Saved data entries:
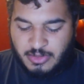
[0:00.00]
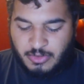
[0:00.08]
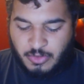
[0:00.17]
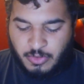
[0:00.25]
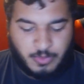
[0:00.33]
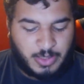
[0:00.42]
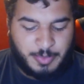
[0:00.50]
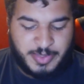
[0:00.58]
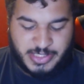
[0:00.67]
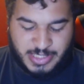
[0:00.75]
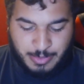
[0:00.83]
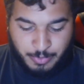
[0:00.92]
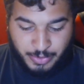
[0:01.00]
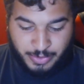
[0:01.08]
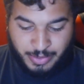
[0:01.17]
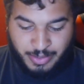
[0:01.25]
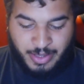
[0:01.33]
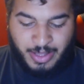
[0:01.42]
Hold on, let me just keep
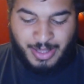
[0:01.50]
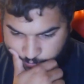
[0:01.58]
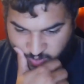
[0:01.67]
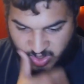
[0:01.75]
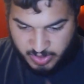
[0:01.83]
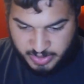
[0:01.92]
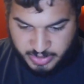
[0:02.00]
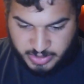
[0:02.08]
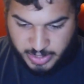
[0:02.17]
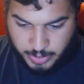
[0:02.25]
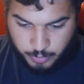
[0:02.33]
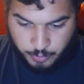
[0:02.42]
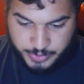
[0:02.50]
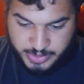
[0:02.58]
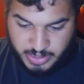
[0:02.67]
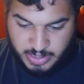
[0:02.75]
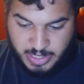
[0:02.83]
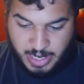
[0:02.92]
reading. Dictator
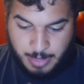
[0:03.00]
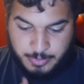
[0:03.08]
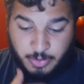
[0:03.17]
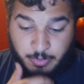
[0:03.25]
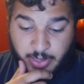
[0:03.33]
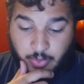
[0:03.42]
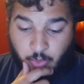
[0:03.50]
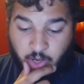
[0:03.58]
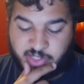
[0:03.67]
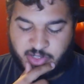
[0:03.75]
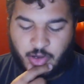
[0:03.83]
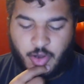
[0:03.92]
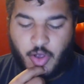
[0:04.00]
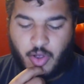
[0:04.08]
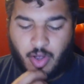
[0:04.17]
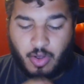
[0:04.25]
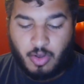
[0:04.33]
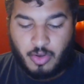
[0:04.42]
originally captured by Crust.
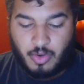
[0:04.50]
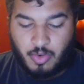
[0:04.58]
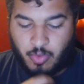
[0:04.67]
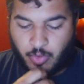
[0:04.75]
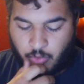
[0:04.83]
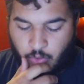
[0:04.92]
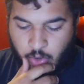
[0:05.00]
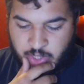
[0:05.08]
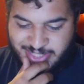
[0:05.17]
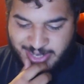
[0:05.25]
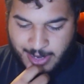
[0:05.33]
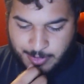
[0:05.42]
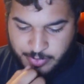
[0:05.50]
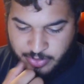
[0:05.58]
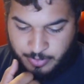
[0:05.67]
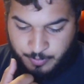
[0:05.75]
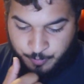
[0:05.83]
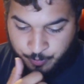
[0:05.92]
Oh, Crust captured
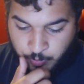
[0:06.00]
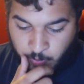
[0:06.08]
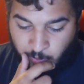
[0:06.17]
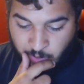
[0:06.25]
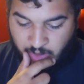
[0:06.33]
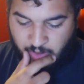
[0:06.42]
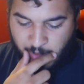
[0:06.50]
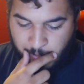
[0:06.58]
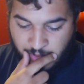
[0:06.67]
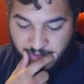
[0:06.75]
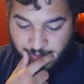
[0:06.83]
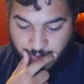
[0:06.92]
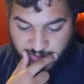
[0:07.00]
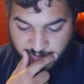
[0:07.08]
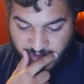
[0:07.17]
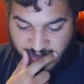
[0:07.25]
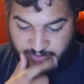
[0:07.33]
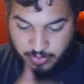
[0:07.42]
him. I believe it was
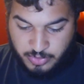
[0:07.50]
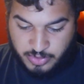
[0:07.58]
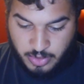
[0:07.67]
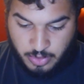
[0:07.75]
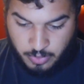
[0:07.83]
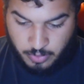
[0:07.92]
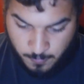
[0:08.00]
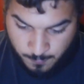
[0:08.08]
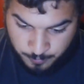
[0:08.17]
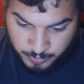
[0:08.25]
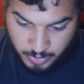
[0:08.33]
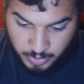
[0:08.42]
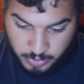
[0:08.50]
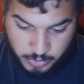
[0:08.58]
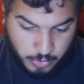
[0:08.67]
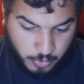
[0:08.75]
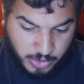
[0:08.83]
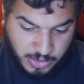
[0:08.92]
5 years ago,
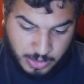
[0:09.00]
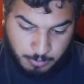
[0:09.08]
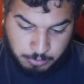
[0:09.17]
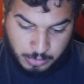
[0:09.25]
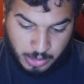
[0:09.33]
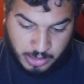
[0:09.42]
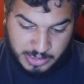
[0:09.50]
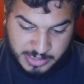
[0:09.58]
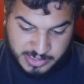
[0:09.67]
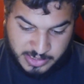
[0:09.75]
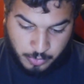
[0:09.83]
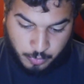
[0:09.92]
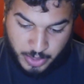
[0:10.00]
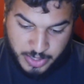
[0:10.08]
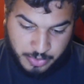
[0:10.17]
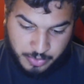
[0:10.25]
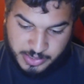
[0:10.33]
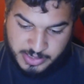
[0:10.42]
during the Bloodless
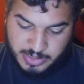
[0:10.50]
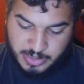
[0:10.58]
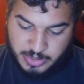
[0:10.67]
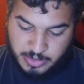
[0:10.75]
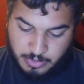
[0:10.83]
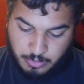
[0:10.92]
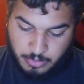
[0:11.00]
Surrender incident.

* What you have to do *
All of the data, minus its pictures, should be repeated exactly.

* Exercise solution *
[0:00.00]
[0:00.08]
[0:00.17]
[0:00.25]
[0:00.33]
[0:00.42]
[0:00.50]
[0:00.58]
[0:00.67]
[0:00.75]
[0:00.83]
[0:00.92]
[0:01.00]
[0:01.08]
[0:01.17]
[0:01.25]
[0:01.33]
[0:01.42]
Hold on, let me just keep
[0:01.50]
[0:01.58]
[0:01.67]
[0:01.75]
[0:01.83]
[0:01.92]
[0:02.00]
[0:02.08]
[0:02.17]
[0:02.25]
[0:02.33]
[0:02.42]
[0:02.50]
[0:02.58]
[0:02.67]
[0:02.75]
[0:02.83]
[0:02.92]
reading. Dictator
[0:03.00]
[0:03.08]
[0:03.17]
[0:03.25]
[0:03.33]
[0:03.42]
[0:03.50]
[0:03.58]
[0:03.67]
[0:03.75]
[0:03.83]
[0:03.92]
[0:04.00]
[0:04.08]
[0:04.17]
[0:04.25]
[0:04.33]
[0:04.42]
originally captured by Crust.
[0:04.50]
[0:04.58]
[0:04.67]
[0:04.75]
[0:04.83]
[0:04.92]
[0:05.00]
[0:05.08]
[0:05.17]
[0:05.25]
[0:05.33]
[0:05.42]
[0:05.50]
[0:05.58]
[0:05.67]
[0:05.75]
[0:05.83]
[0:05.92]
Oh, Crust captured
[0:06.00]
[0:06.08]
[0:06.17]
[0:06.25]
[0:06.33]
[0:06.42]
[0:06.50]
[0:06.58]
[0:06.67]
[0:06.75]
[0:06.83]
[0:06.92]
[0:07.00]
[0:07.08]
[0:07.17]
[0:07.25]
[0:07.33]
[0:07.42]
him. I believe it was
[0:07.50]
[0:07.58]
[0:07.67]
[0:07.75]
[0:07.83]
[0:07.92]
[0:08.00]
[0:08.08]
[0:08.17]
[0:08.25]
[0:08.33]
[0:08.42]
[0:08.50]
[0:08.58]
[0:08.67]
[0:08.75]
[0:08.83]
[0:08.92]
5 years ago,
[0:09.00]
[0:09.08]
[0:09.17]
[0:09.25]
[0:09.33]
[0:09.42]
[0:09.50]
[0:09.58]
[0:09.67]
[0:09.75]
[0:09.83]
[0:09.92]
[0:10.00]
[0:10.08]
[0:10.17]
[0:10.25]
[0:10.33]
[0:10.42]
during the Bloodless
[0:10.50]
[0:10.58]
[0:10.67]
[0:10.75]
[0:10.83]
[0:10.92]
[0:11.00]
Surrender incident.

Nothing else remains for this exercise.